Alternatively, going with AMD’s liquid cooling recommendation for the 9900X (I won’t be in my build) pretty well indicates for a 360 in top exhaust with 3x120 bottom intake. Since air coold GPU exhaust would mostly go through the radiator in this config, a proxy approach I’d use would be to add the dGPU’s heat load to the CPU’s. At common ambients with IMO a noise tolerance towards the higher side a good 360 AIO can handle around 250 W. Subtract out whatever you’re planning for the 9900X and that sets a dGPU power budget. With the 9900X at stock (162 W PPT) and a bit of margin it’s maybe 75 W GPU, though probably DDR should be included. Crossflow from front bottom intake and rear exhaust should get some heat out of the back of the case but I don’t think I’d want to try for more than a 4060 here.
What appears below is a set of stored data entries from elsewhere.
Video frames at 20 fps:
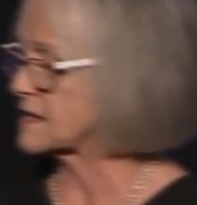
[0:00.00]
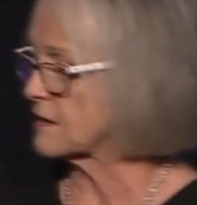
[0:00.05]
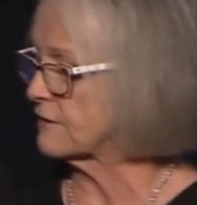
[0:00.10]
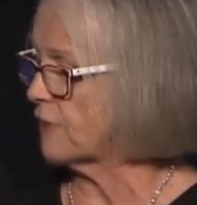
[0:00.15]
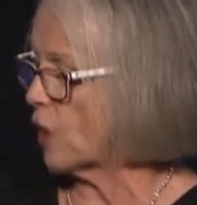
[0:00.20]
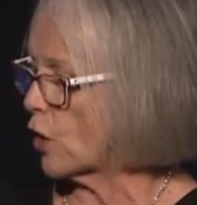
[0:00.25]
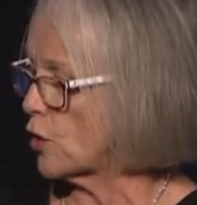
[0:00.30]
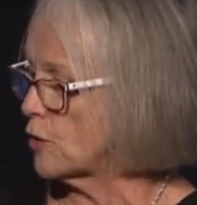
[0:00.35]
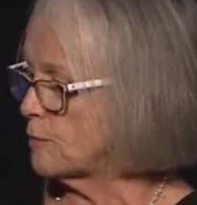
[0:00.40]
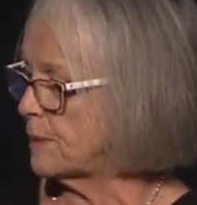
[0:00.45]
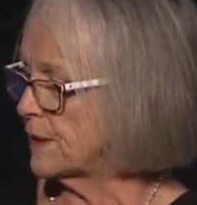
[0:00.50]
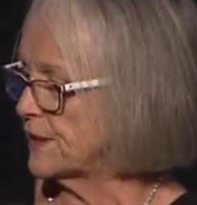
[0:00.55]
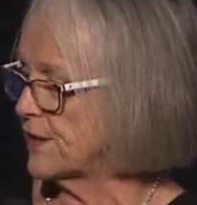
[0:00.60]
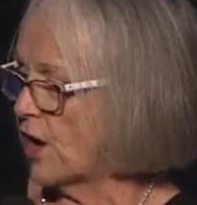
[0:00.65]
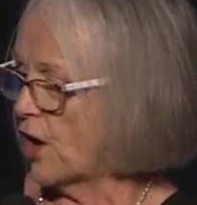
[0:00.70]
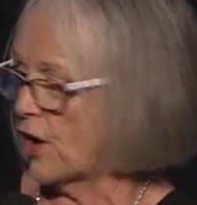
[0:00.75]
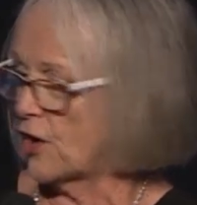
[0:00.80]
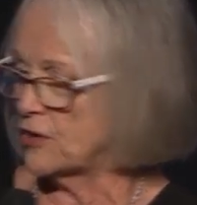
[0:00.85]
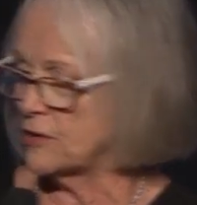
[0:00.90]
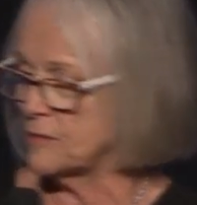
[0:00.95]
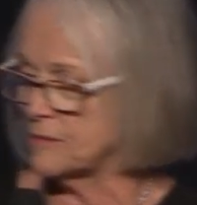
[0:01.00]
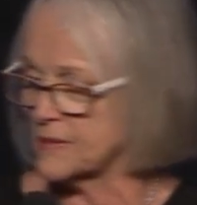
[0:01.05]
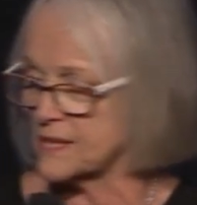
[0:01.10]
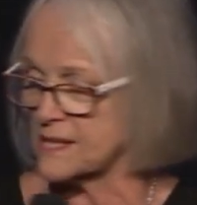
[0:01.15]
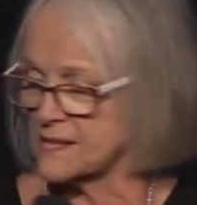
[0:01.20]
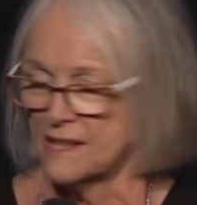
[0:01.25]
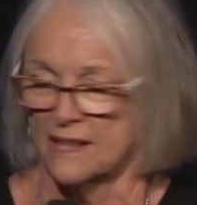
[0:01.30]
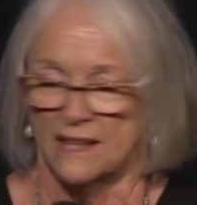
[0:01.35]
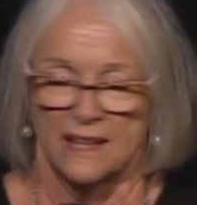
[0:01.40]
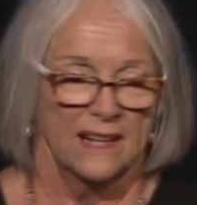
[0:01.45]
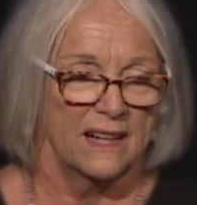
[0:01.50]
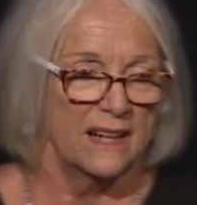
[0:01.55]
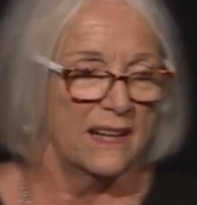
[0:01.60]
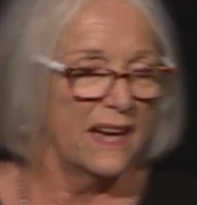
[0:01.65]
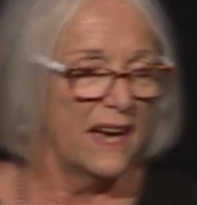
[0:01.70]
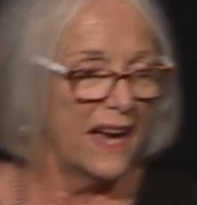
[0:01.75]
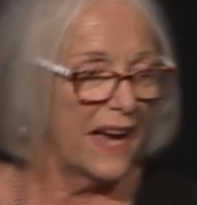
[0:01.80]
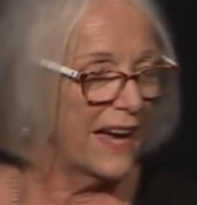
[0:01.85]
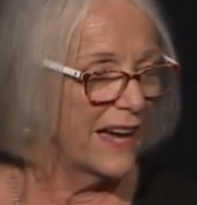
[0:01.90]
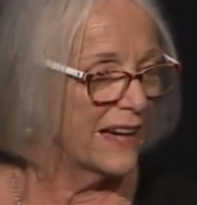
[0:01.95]
of open homes.
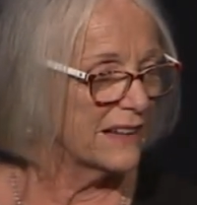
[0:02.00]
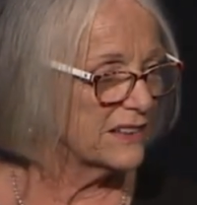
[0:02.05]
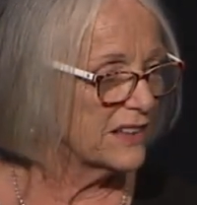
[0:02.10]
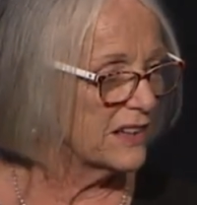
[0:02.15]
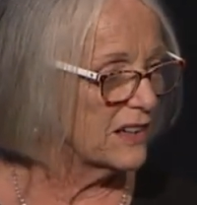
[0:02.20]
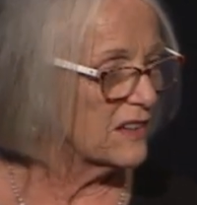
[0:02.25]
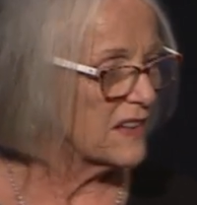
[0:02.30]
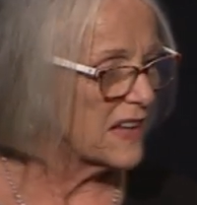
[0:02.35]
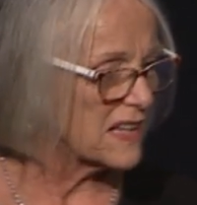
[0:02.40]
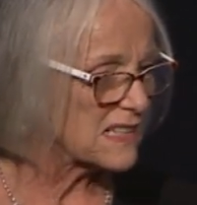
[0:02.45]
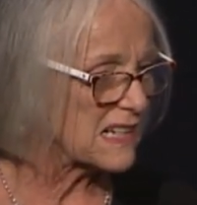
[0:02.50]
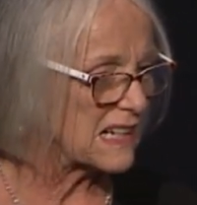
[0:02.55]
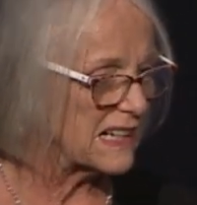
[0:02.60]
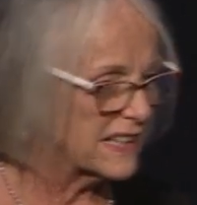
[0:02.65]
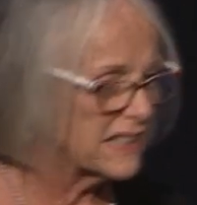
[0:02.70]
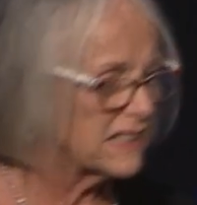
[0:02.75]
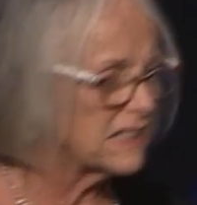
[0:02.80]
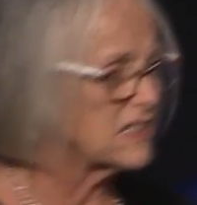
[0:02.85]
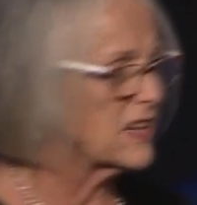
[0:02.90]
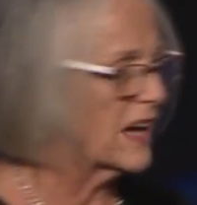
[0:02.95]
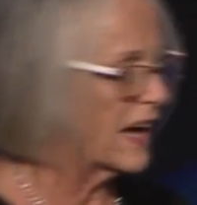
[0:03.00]
And, you know, that's cleaning your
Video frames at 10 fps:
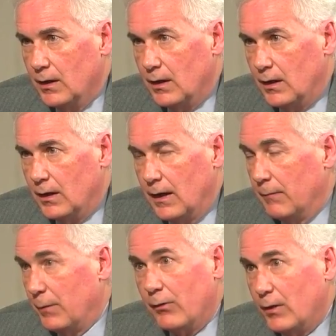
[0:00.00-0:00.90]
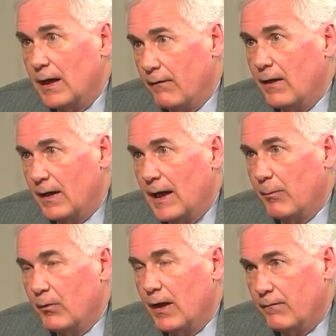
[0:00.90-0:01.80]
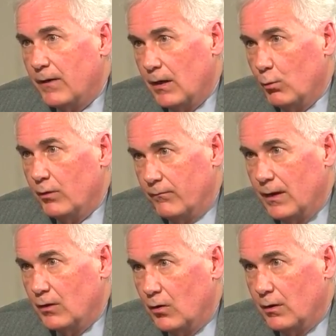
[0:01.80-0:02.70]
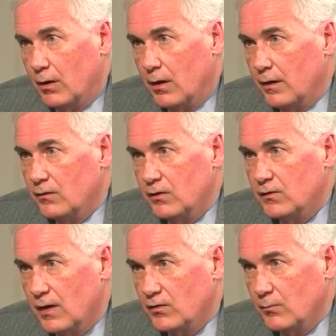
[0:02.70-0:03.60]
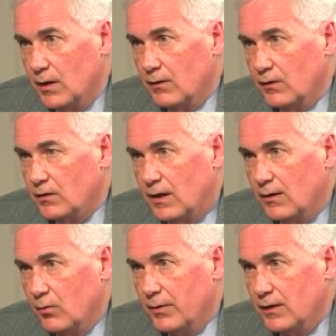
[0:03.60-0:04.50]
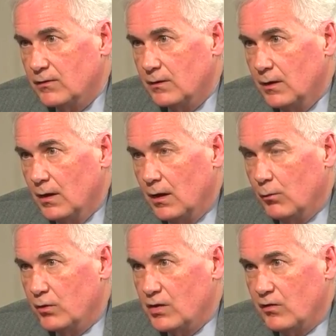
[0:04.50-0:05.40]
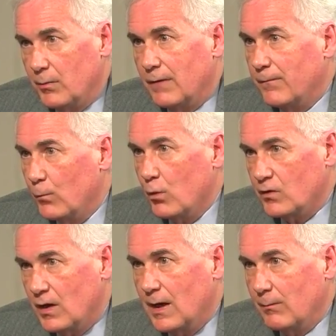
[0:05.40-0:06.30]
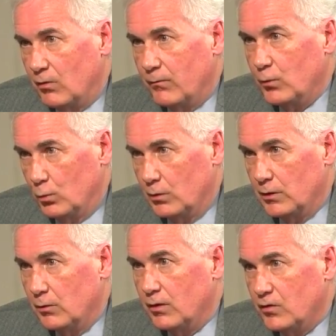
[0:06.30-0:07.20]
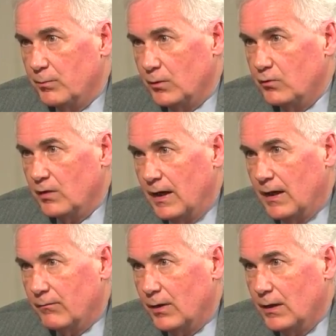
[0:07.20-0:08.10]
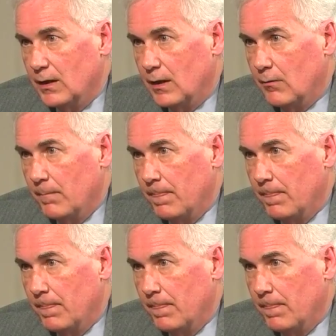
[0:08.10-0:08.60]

Uh, and by the way, had that happened, that fire would have then gone on and just decimated the Tahoe Basin, uh, which has about four times the fuel load it's supposed to have right now.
For ambients over 25 °C or so, derate or accept additional noise accordingly. If it’s a warmer day, looks to me like the dGPU power budget could potentially close down to idle under a constant noise constraint with the 9900X at stock PPT. If that’s a likely operating point then a larger case looks to me like it’d probably be useful.
Pretty much anything vaguely current will, though it seems not uncommon manufacturers neglect to specify gen 1 versus gen 2. There’s starting to be some mobo 2x2 availability but offhand I can’t think of any cases indicating 2x2 support.